Officials at accreditation organizations (AOs) are preparing for a wave of re-surveys that will need to be done in the fall of 2012 and HME providers should be doing the same.
In 2009, when Medicare began requiring that HME providers be accredited, AOs processed stacks and stacks of applications and scrambled to perform surveys. Because most AOs require that providers be re-surveyed every three years, in 2012, many of them will need to be re-surveyed.
"At least this time around we know what we're dealing with, so we can plan for it," said Mary Nicholas, executive director of HQAA, one of Medicare's 10 deemed AOs.
AOs are also preparing for a smaller wave of re-surveys next year. In 2008, Medicare took its first crack at competitive bidding and one of the requirements to participate in the program was accreditation. In 2011, many of the providers that became accredited to submit bids will need to be re-surveyed.
HQAA's preparations include scheduling re-surveys more efficiently. In 2009, that was nearly impossible because the AOs didn't know how many applications they would receive and, in turn, how many surveys they would need to perform, Nicholas said.
"Now we know, in advance, whose accreditation is due and their location," she said.
Some AOs may try to spread out their re-surveys.
"I think some of the accreditors are wondering: 'Can we give some kind of incentive to providers to apply for their re-surveys earlier," said Tom Cesar, president and CEO of ACHC, another deemed AO. "We'll definitely be looking at some kind of plan to encourage providers not to wait until the last minute to schedule their re-surveys, maybe even six or eight months in advance."
Providers can do themselves and the AOs a big favor by keeping up on the requirements for accreditation in between re-surveys.

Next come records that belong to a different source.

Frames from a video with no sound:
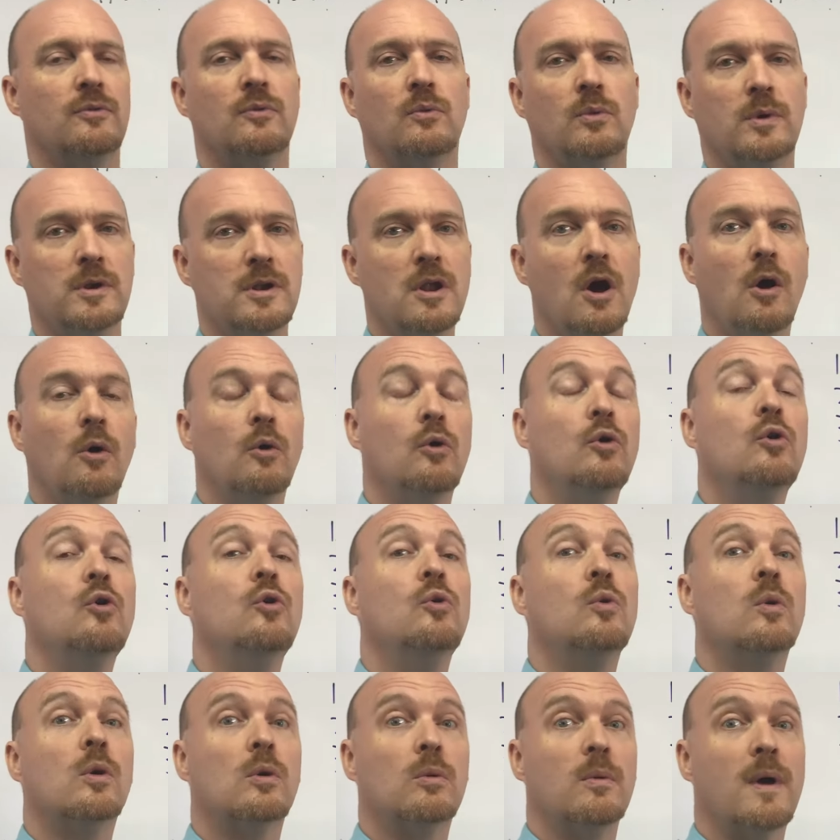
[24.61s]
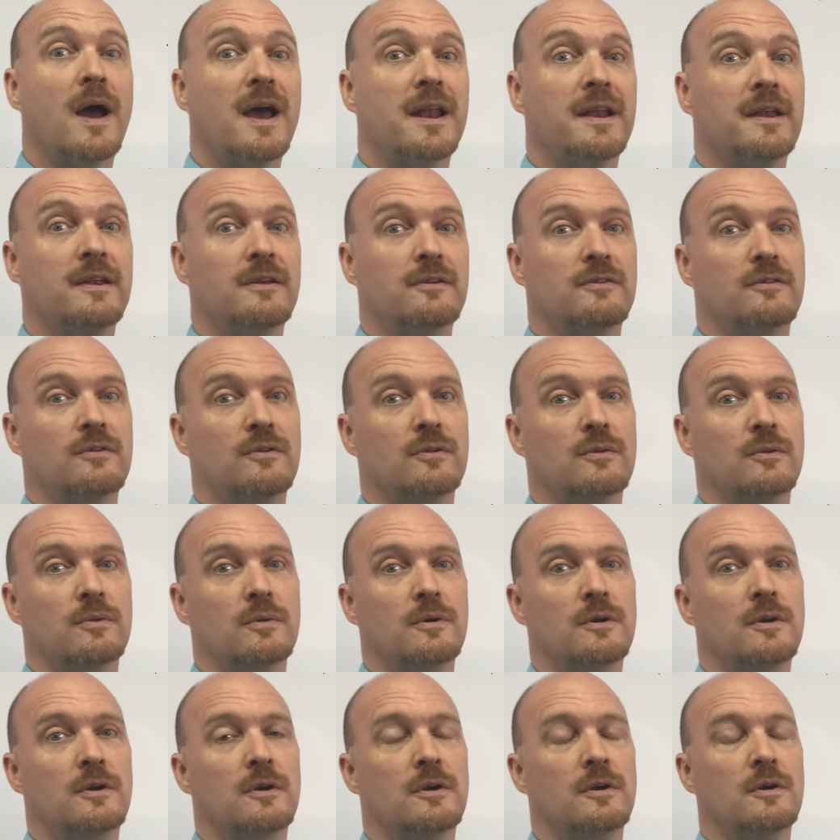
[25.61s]
We know who we're writing to.
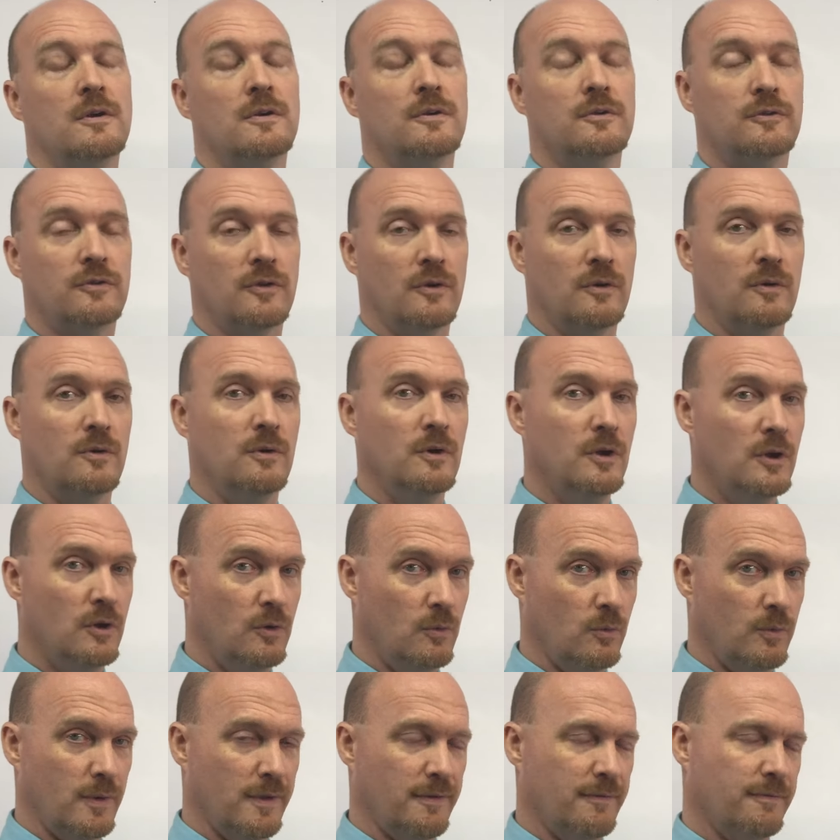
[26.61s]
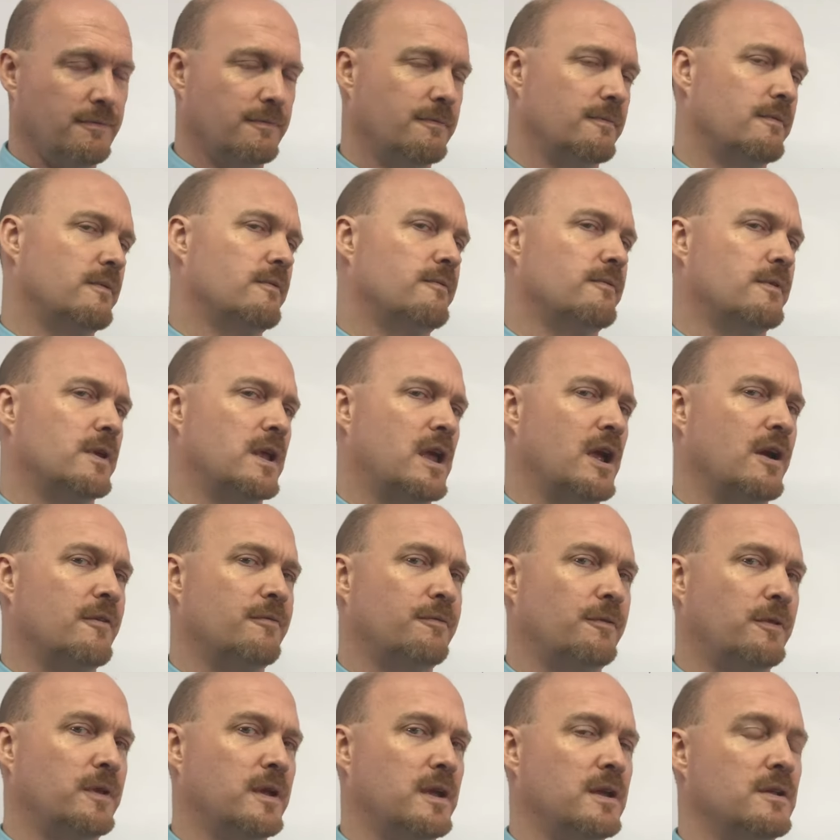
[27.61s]
So we've
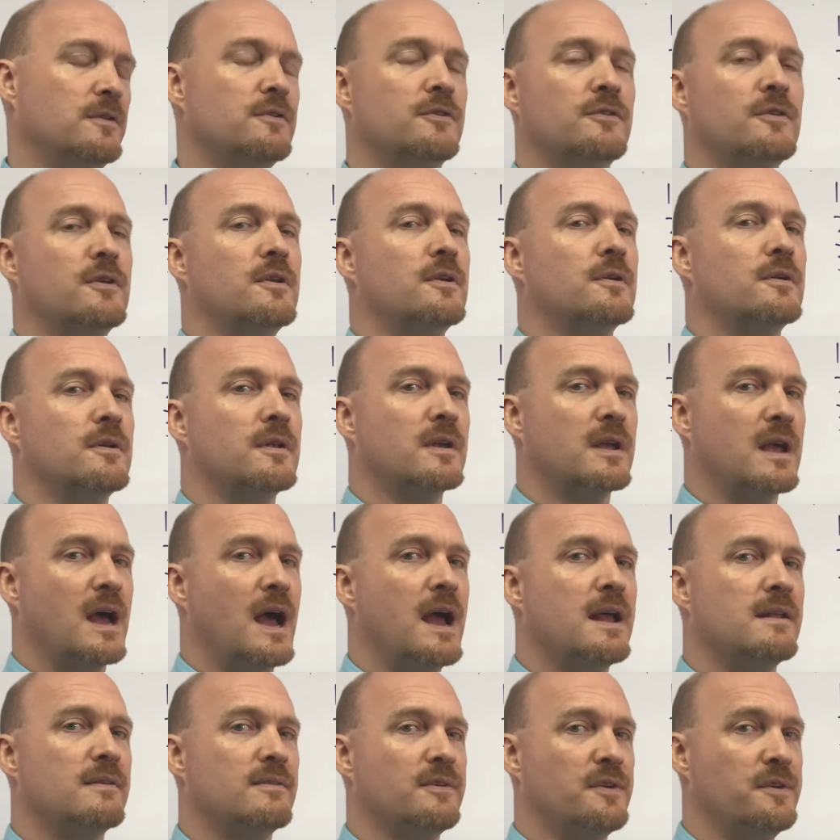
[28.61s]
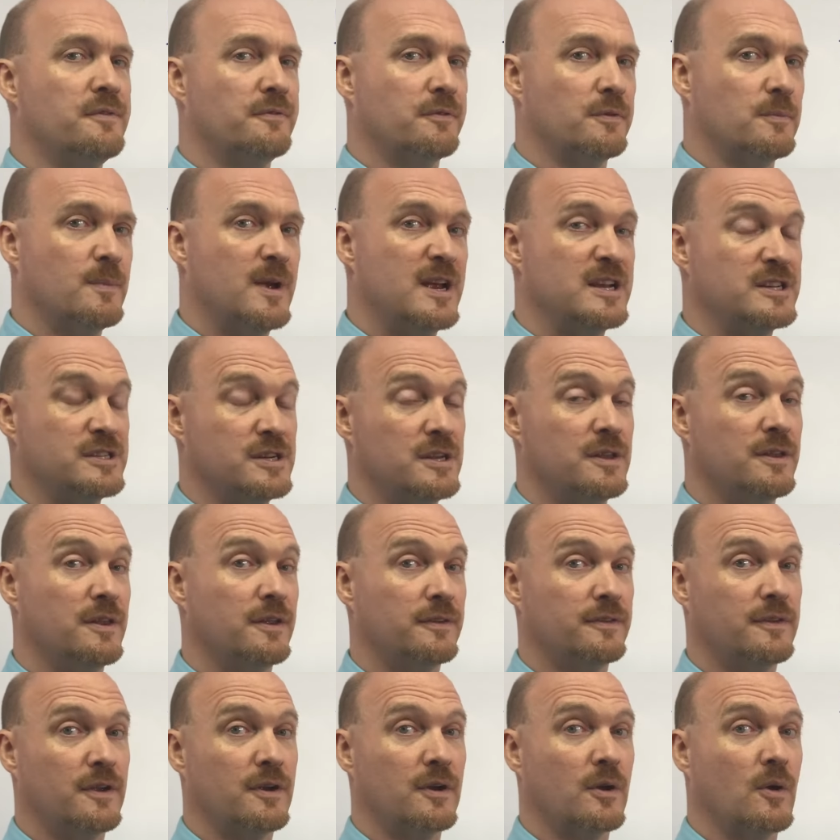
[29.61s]
carefully considered the kinds of information that
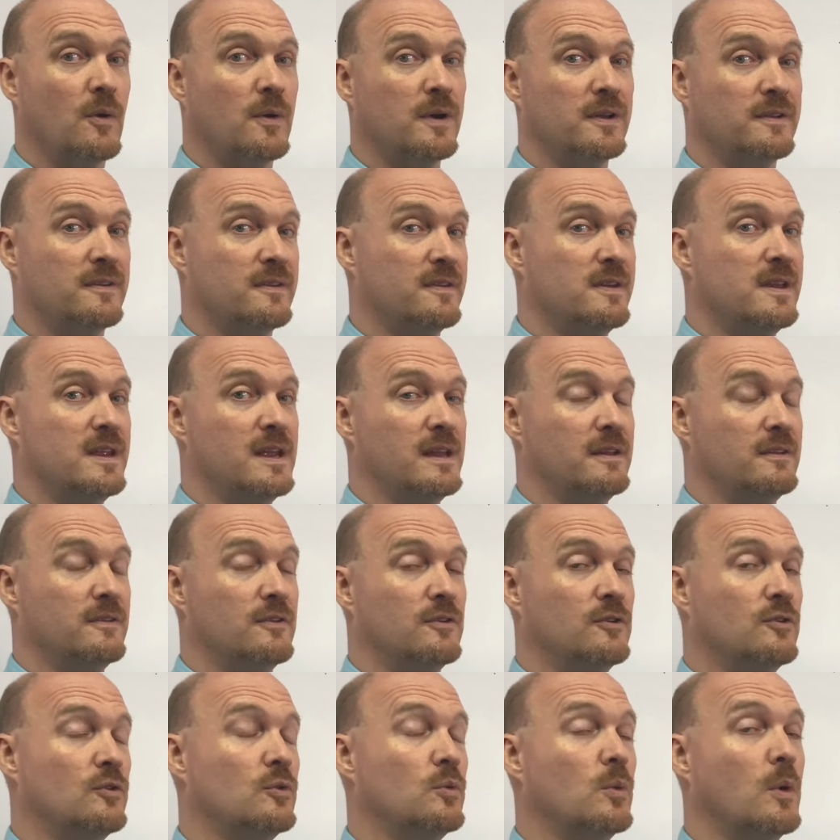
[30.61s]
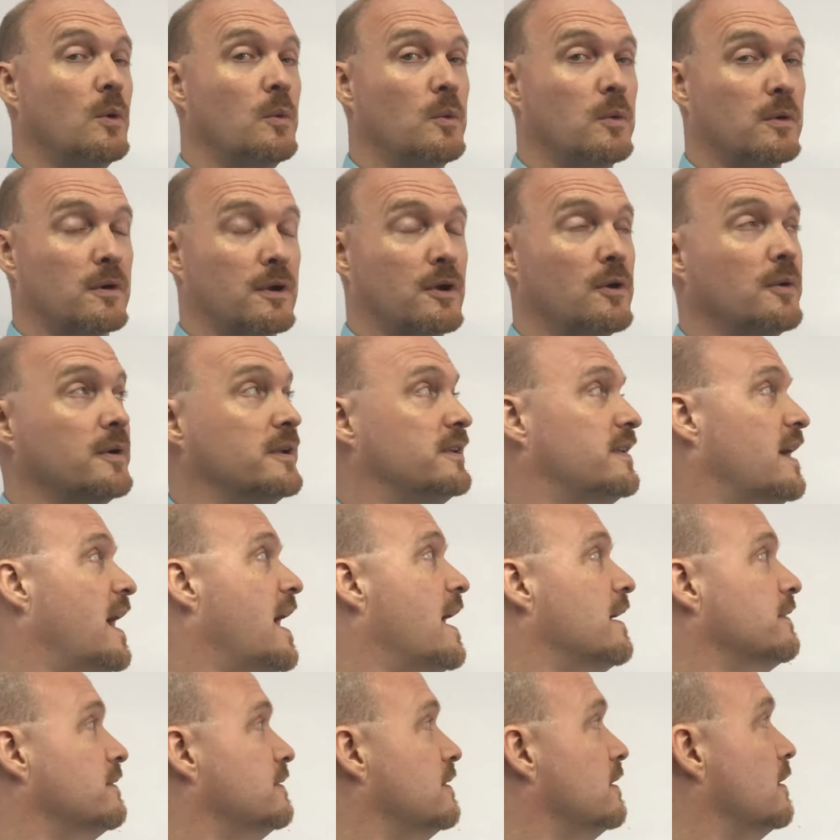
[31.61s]
they're going to need to do what we're going to
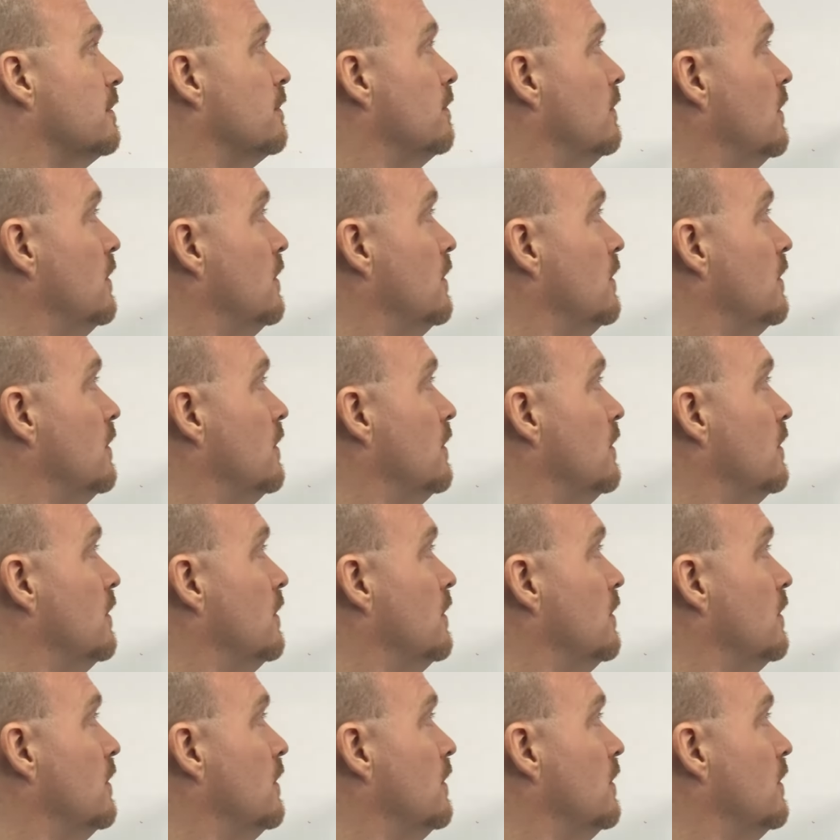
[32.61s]
ask them.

"If, for example, QI hasn't been maintained, it ends up taking more time for the re-survey," Nicholas said.
Sandy Canally, president of The Compliance Team, a deemed AO that re-surveys its providers every year instead of every three years, says providers often aren't ready for their re-surveys.
"A lot of folks who made it through the deadline said, 'OK, now we can breathe a sigh of relief,' and dropped the ball," she said. "But this isn't a one-and-done deal. They went through this to improve their organization. That's where the focus needs to be placed."